Let's say you have an amp with fairly deep NFB limited to a healthy 100V/us at the VAS stage and no output coil.

1. Does it make sense to test it with an input signal demanding a higher slew rate (bypassing front end HF filter)? Obviously the the input signal will generate huge error signal in the front end. Even with anti-saturation circuitry everywhere the output will not look pretty.

2. With a perfect square wave input a 100V/us slew rate amp will immediately trip over-current protection at very low output voltages (few volts or less) when presented with a capacitive load in uF range. Overriding the SOA protection in Spice is safe but not very informative since beta of the output stage is seriously drooped at this point and it is not clear how to interpret the results.

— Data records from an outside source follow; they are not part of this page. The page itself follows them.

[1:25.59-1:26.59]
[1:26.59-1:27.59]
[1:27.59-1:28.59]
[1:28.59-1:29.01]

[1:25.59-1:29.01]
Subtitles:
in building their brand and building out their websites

It is obvious that a good design should recover reasonably fast and not enter continuous oscillation under these extreme conditions (since it may happen during clipping and such). However do you really expect a clean output when test fixture exceeds slew rate and/or current limit of an amp ?

[tedr]

I know more about mixers than amps but I can give some hints about the situation. In many ways audio is a nasty application for electronics. Power amps WILL be abused, input overload, wrong line voltage, wrong load impedance, thermal overload, mechanical damage, output shorts to ground, and at the end of the day the amp that is still working despite the abuse has a lot going for it. It is also preferred that things degrade gracefully and recover spontaneously.

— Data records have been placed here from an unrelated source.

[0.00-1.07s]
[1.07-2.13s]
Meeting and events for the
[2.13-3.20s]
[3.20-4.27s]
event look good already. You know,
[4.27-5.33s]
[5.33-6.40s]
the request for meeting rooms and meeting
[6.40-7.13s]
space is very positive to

My answer to question 1 is No.

My answer to question 2 is maybe. Loudspeaker loads may include significant capacitance, but it is a well known torture test to add a few microfarads to see what happens, which should be non-catastrophic self protection.

Input overload in voltage terms is much more common than exceeding slew rate, especially since everything off CD has nothing above 22kHz anyway. Live mics, synths, Cd playback, it is all slow stuff, nothing much to worry about in slew rate terms. It is normal for an amp to be band limited, this means the output square wave will show the HF roll off due to all the stages combined. Applying the "degrade gracefully" concept the band limiting may be applied where it does the most good, which probably means before or in the input stage. You will get much better detailed technical advice from some very knowledgable folk here, I just wanted to get some basics over from the practical side.
Degrade gracefully, recover spontaneously, the load is connected all the time and someone (maybe a lot of people) is listening to it. Anything nasty that triggers protection should not only protect the amp from itself but more importantly protect the speaker (costing $$$$) from the amp.


Ted

[Bonsai]

Try reading this to get a handle on th e slew rate thing:-

http://waltjung.org/Classic_Articles.html

It was written in th e late '70's so a lot of the stuff we take for granted now (e.g. LTP emitter degeneration/JFET input, importance of high slew rate, open loop linearity, etc) as applied to power amp design were still being discovered or developed.

[gootee]

No. It makes no sense to use too-high slew rates at the input. I would definitely keep the RF filter in place, for that kind of testing.

As has been said, by some famous amp designer, you can make the performance of an amplifier driving squarewaves into a capacitive load look as good as you want, by just adjusting the input's slew rate. So, conversely, I guess, if it's too high then any amp would look bad.

The magnitude of the maximum rate of change of a voltage sine wave is:

slew rate max of sine (in volts per microsecond) =

[(2 x Pi) x (freq in Hz) x (amplitude in volts)] / 1,000,000

So, for example, for a 10V 0-to-Peak 20 kHz sine, the maximum slew rate is about 1.257 V/us. For 20V 0-P it would be about 2.513 V/us.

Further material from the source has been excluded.